My first reaction was that Neil’s journey from first-year student to President is a remarkable saga that will appeal to prospective students and their parents. The trustees decision also affirmed his contributions, perhaps not fully appreciated, to raising AU’s academic profile, both externally and internally.

But naming a new president is not about rewarding past services, however meritorious. It is about looking to the future. Having recently completed Chapter 3 - “Level 5 Leadership” - in Jim Colllins’ best selling management book. From Good to Great, I was reassured by the author’s findings. His profile of good to great leaders, bore a surprising resemblance to Neil Kerwin. Collins writes, "Ten of eleven good to great CEOs came from inside the company.  The comparison companies turned to outsiders with six times greater frequency - yet they failed to produce sustained great results. (p. 32). "...Level 5 leaders employ a paradoxical mix of personal humility and professional will... They are ambitious to be sure, but ambitious first and foremost for the company, not themselves.” (p. 21)
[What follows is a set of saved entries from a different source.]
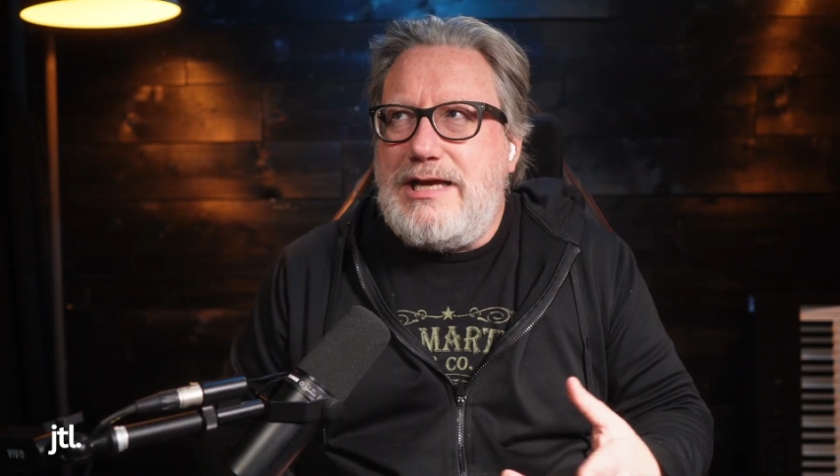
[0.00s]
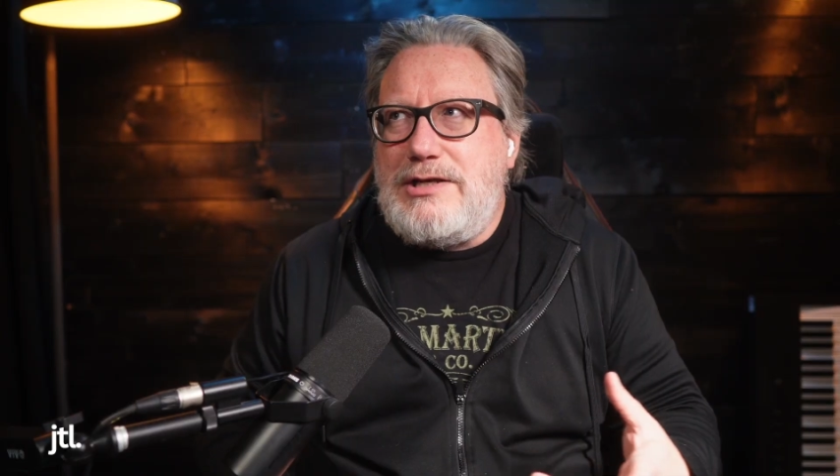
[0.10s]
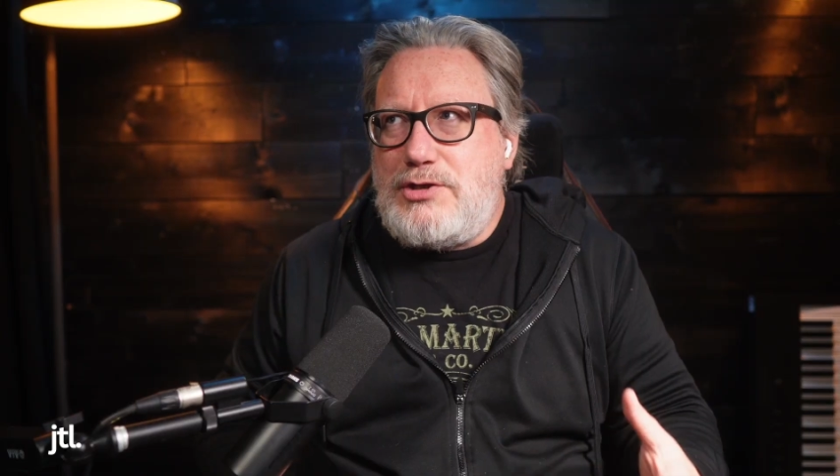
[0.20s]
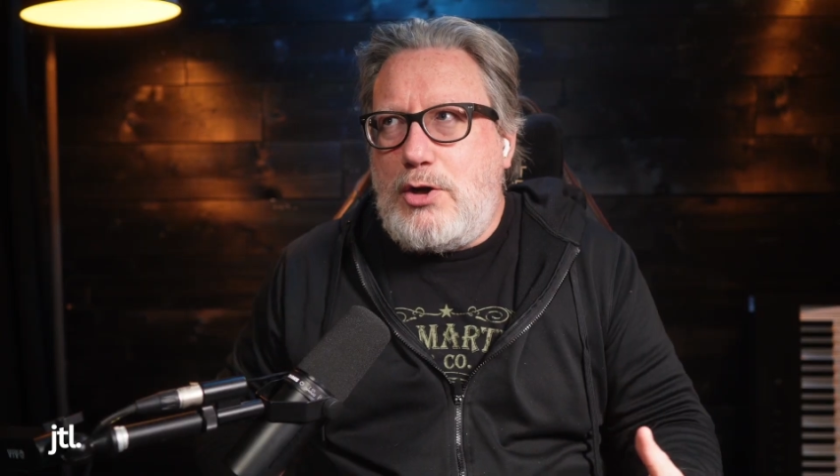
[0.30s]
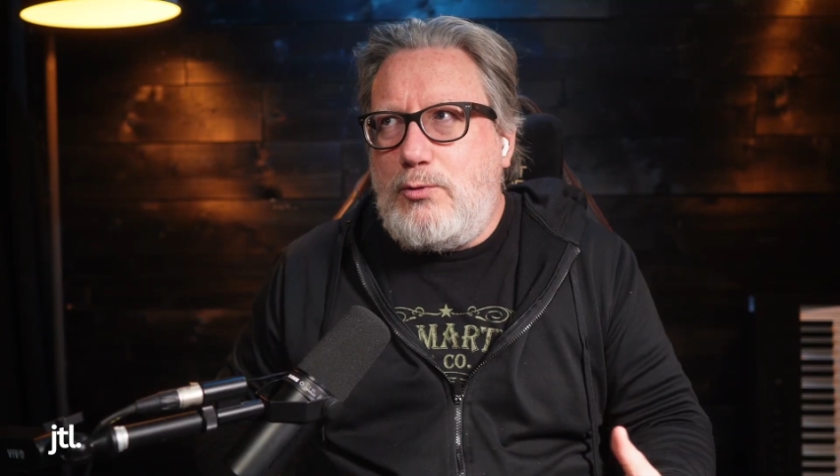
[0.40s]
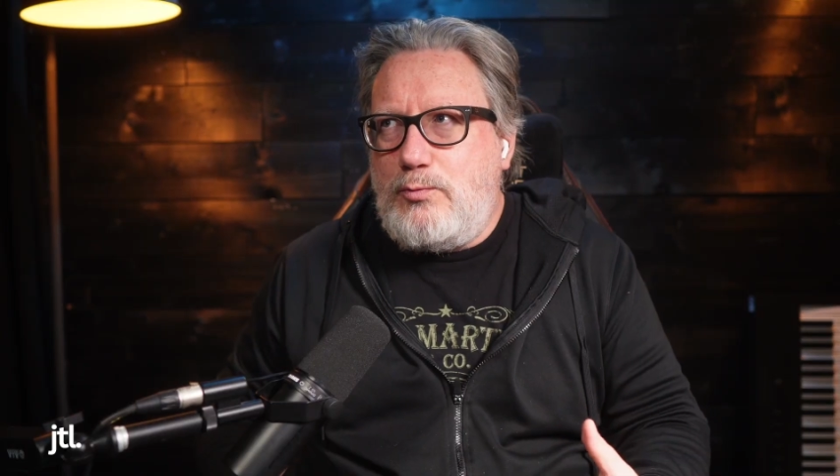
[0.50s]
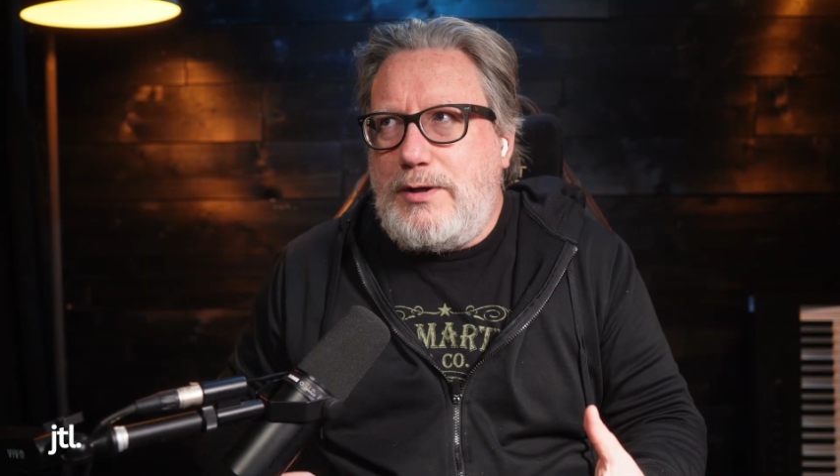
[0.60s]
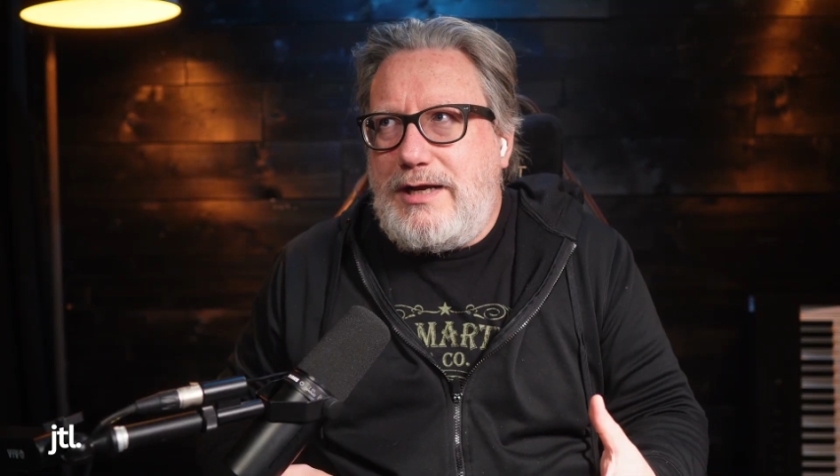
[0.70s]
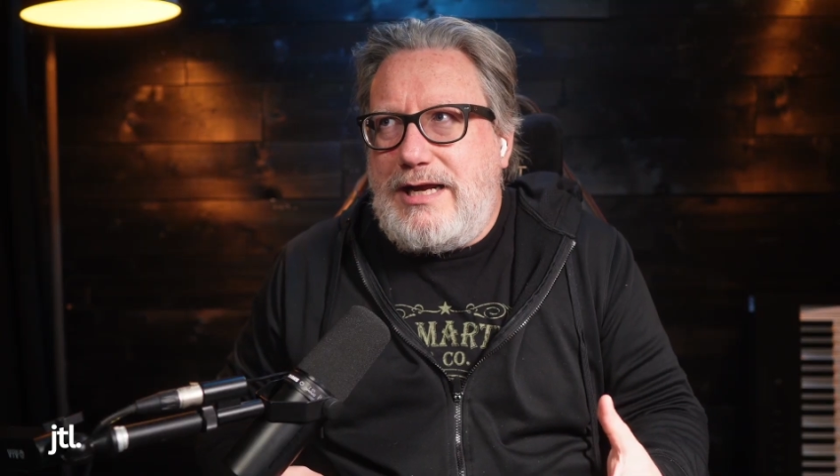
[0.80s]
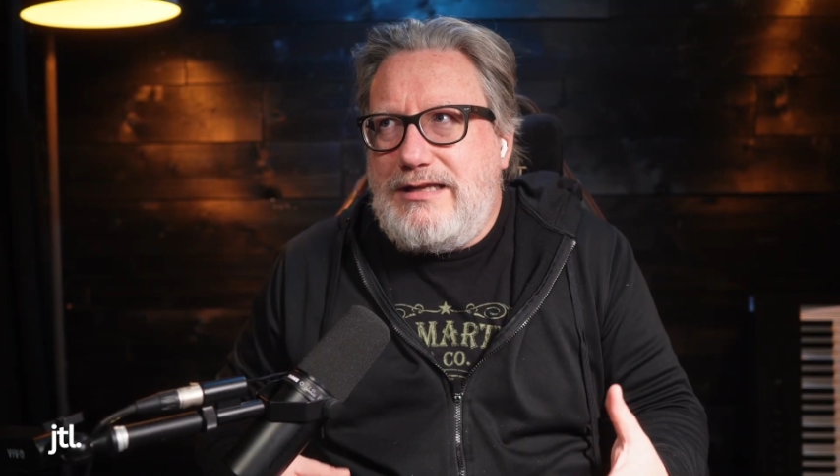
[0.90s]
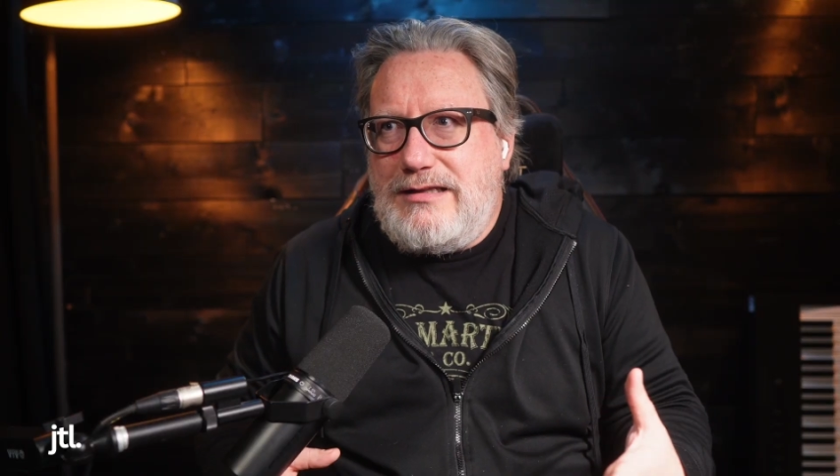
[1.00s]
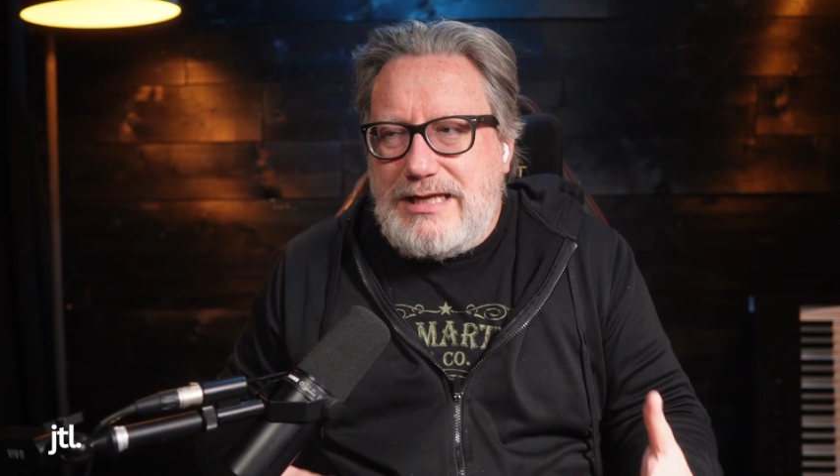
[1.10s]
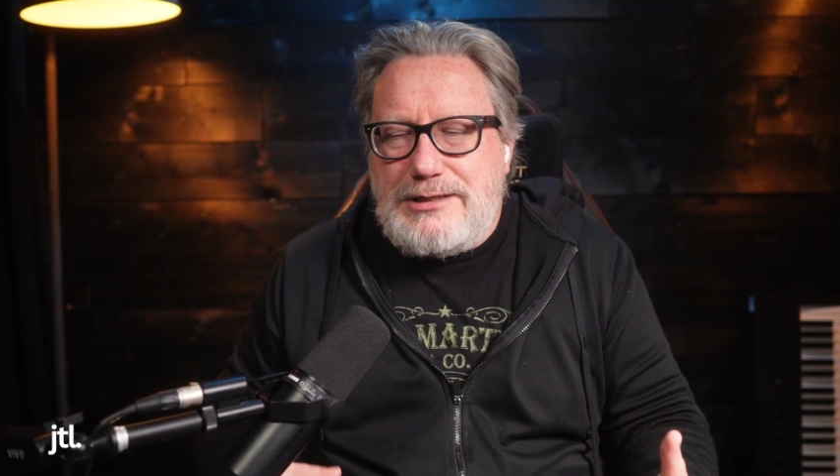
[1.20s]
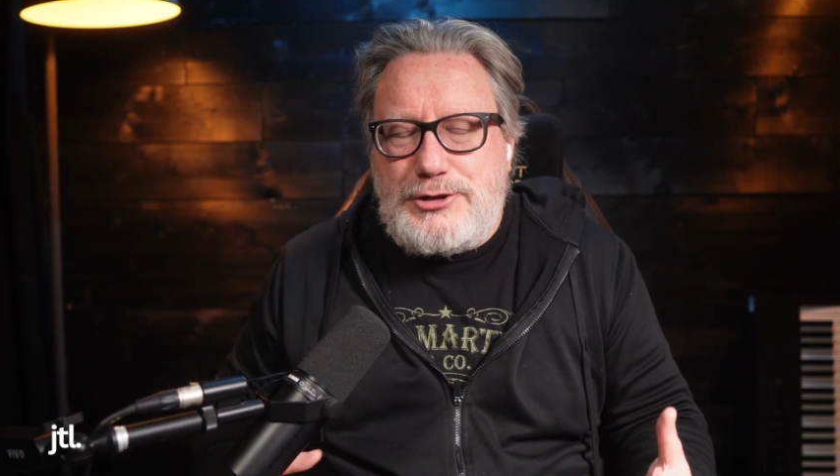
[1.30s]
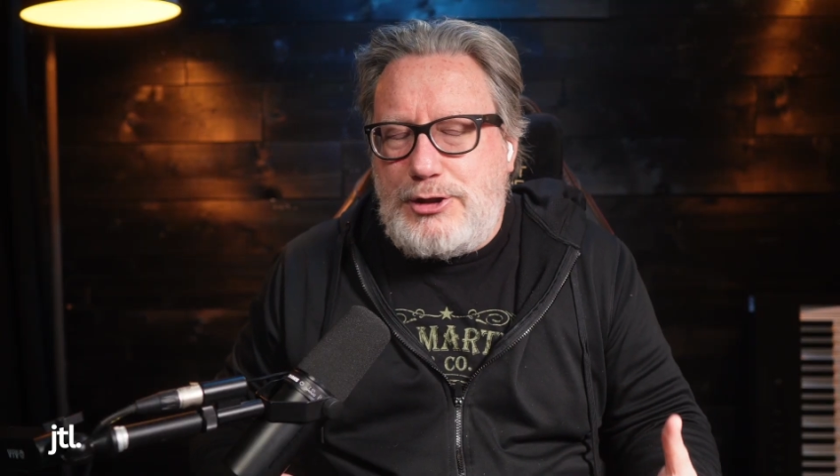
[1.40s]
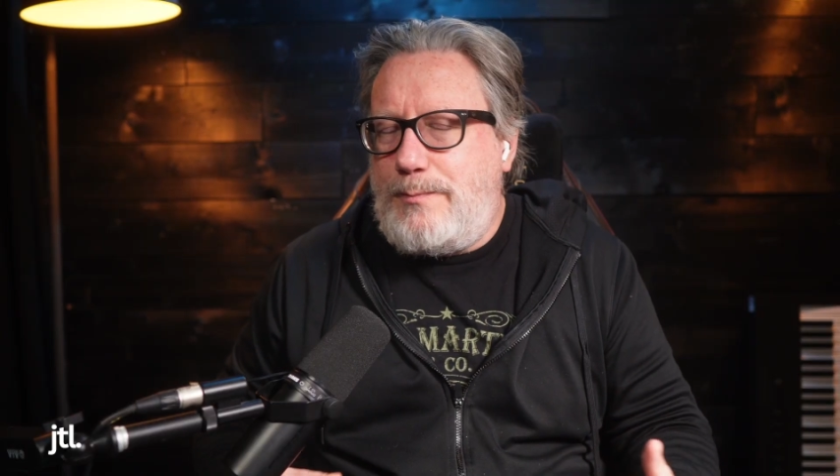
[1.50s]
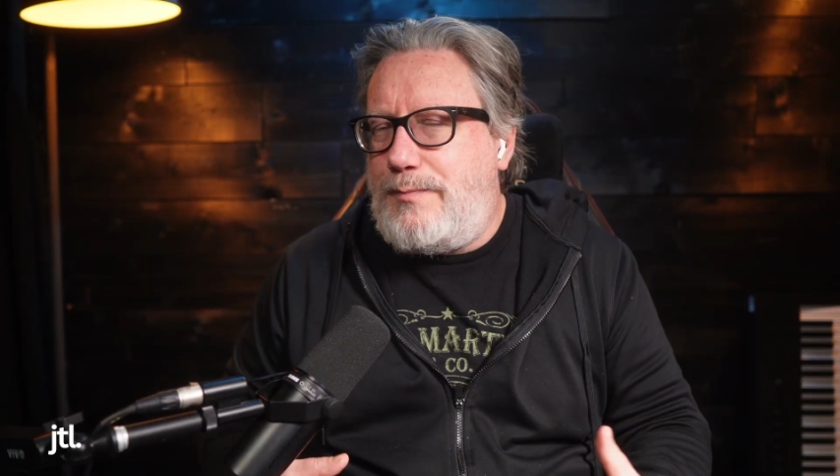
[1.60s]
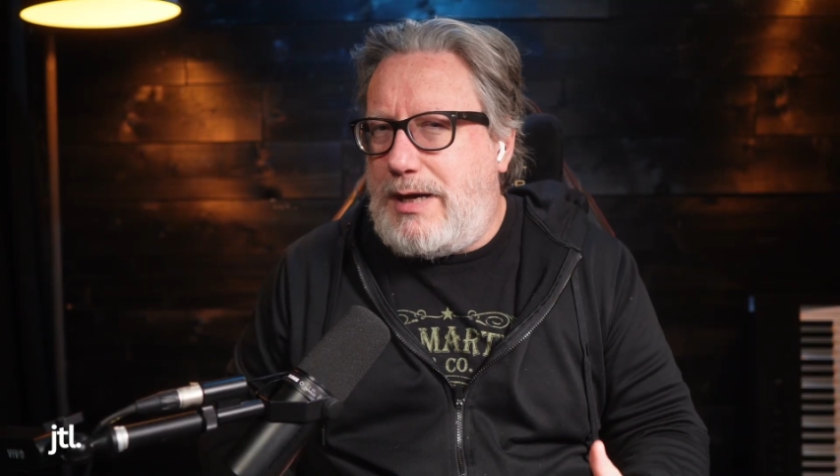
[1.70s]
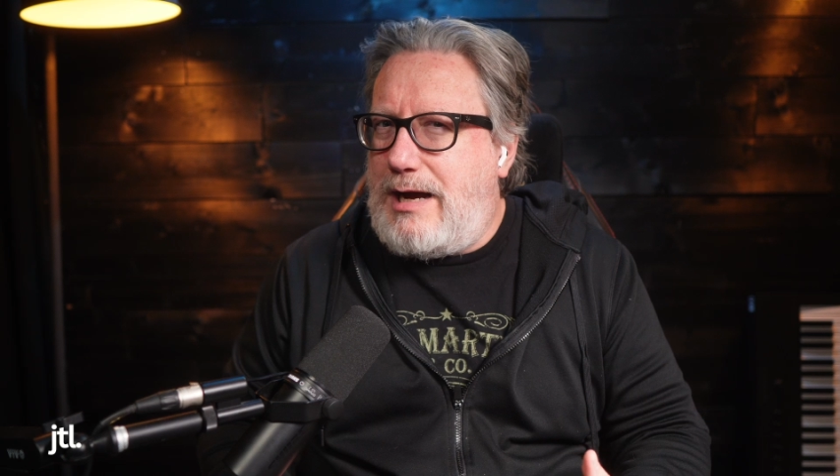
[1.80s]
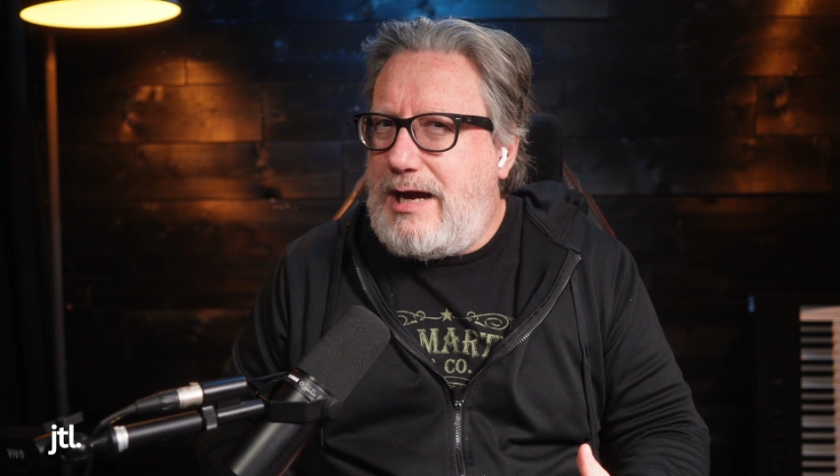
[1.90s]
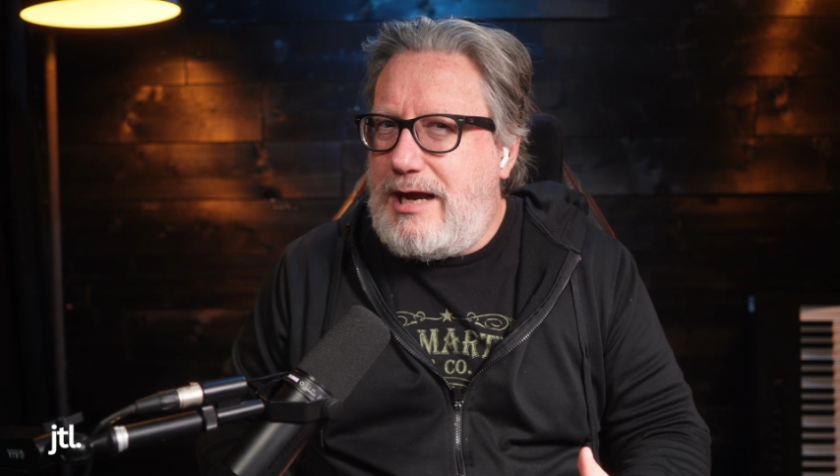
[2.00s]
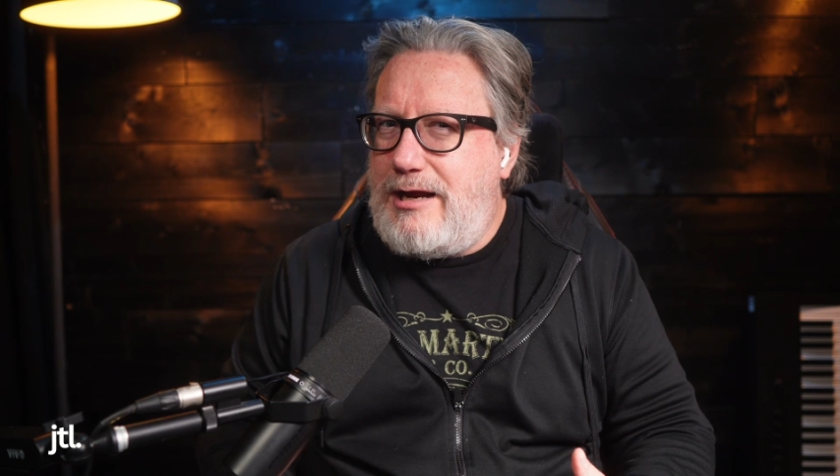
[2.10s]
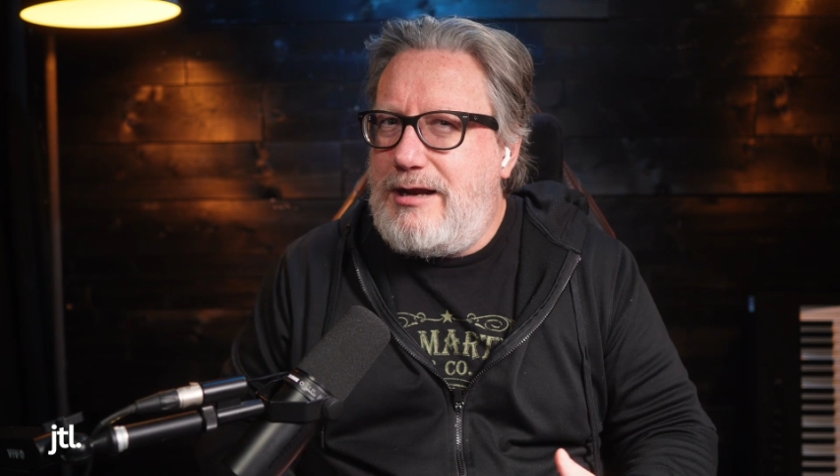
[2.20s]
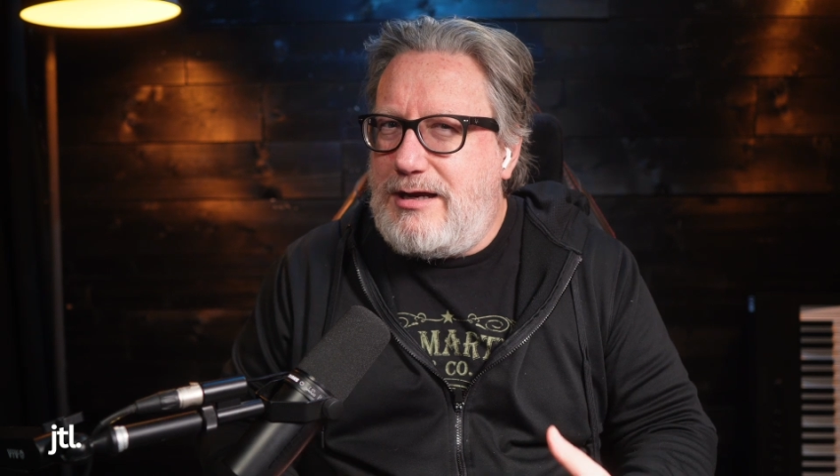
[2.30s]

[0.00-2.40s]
So, unless you buy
CTE looks forward to working with faculty colleagues and President-elect Kerwin in the coming year and the years ahead. I am optimistic that a transition “from good to great” may be in our future.

The planet did not stop spinning

n many sad events - perhaps not all - there are useful lessons. My father’s death called me away from the university and separated me from emails for the better part of two weeks. Life went on. At American University, the committed, talented Center for Teaching Excellence staff conducted workshops, kept computer assisted classes functioning smoothly, planned events, attended meetings and dealt with the budget. In Sri Lanka, the International Centre for Ethnic staggered through a crisis and coped, despite the fact that most pleas for input from me were refused or postponed. Some individuals survived despite the fact that their requests for appointments with me were ignored. Others continued on their daily rounds without benefit of the emails that I could not answer.

Retrospectively, this could be viewed as sobering - did my absence really make so little difference? It could be viewed as empowering - when I was absent, others learned that they could do what needed to be done without me, perhaps even more effectively. It could be viewed as liberating - I have the freedom to choose when, how and to what degree I will make a difference on this planet. In the areas to which I choose not to attend the planet will, nonetheless, not stop spinning.

Thursday, February 07, 2008

Commemoration and celebration

We held the memorial service for my father on January 276th. It was, as it should be, a commemoration and celebration of a good life, well lived. More than thirty family members gathered from points as far distant as California and Florida. Mot were blood relatives. The service was after the manner of Friends (Quakers) It began with a period of silence - followed by speaking. Three of my father’s four children spoke. One did not. One granddaughter sang; father had enjoyed her singing. One of my sisters, the wit of the family recited a poem of the sort that my father often wrote.

We had two dinners, one on the day before the service, another the day afterwards. They were convivial and fun. On Sunday morning, a diminished group of us gathered for breakfast at the Hilton Garden Hotel before going our separate ways - to Washington DC, Florida, California, Singapore, Salt Lake City.

“Isn’t it sad that it has taken a death to bring us all together,” several remarked. “We should do this more often.” Probably we won’t.